🤖 AI Summary
This work addresses the limitations of large multimodal models (LMMs) in multimodal humor understanding and comic narrative sequence recognition. To this end, we introduce PixelHumor—the first benchmark dataset specifically designed for webcomics, comprising 2,800 multi-panel comics—and systematically evaluate LMMs’ capacity to model cross-modal narrative logic and humor cognition. Methodologically, we propose a dual-task evaluation protocol: panel ordering and humor understanding, grounded in rigorously human-annotated ground truth.
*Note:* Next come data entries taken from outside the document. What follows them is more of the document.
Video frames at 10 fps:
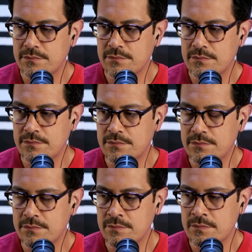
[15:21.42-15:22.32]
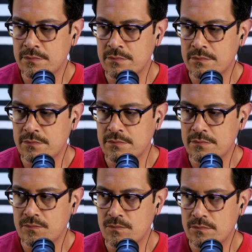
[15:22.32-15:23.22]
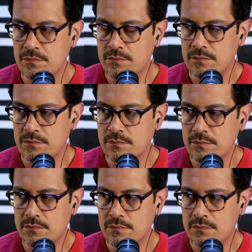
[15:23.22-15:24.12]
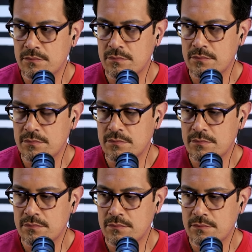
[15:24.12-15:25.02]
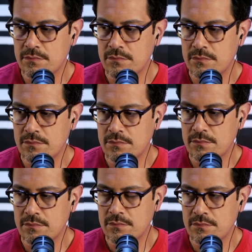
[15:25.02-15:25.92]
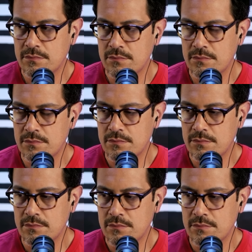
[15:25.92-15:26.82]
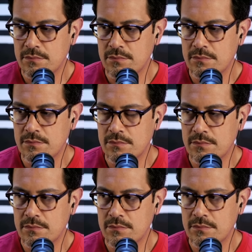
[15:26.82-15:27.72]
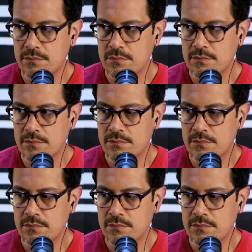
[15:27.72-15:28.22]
[no speech]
Our key contributions are: (1) establishing the first multimodal narrative benchmark explicitly targeting humor cognition in social intelligence, thereby filling a critical gap in multimodal evaluation; and (2) empirically demonstrating that state-of-the-art LMMs achieve only 61% accuracy on panel ordering—significantly below human performance—revealing fundamental deficiencies in visual–linguistic dynamic alignment, temporal causal reasoning, and cross-modal contextual integration.
📝 Abstract
Understanding humor is a core aspect of social intelligence, yet it remains a significant challenge for Large Multimodal Models (LMMs). We introduce PixelHumor, a benchmark dataset of 2,800 annotated multi-panel comics designed to evaluate LMMs' ability to interpret multimodal humor and recognize narrative sequences. Experiments with state-of-the-art LMMs reveal substantial gaps: for instance, top models achieve only 61% accuracy in panel sequencing, far below human performance. This underscores critical limitations in current models' integration of visual and textual cues for coherent narrative and humor understanding. By providing a rigorous framework for evaluating multimodal contextual and narrative reasoning, PixelHumor aims to drive the development of LMMs that better engage in natural, socially aware interactions.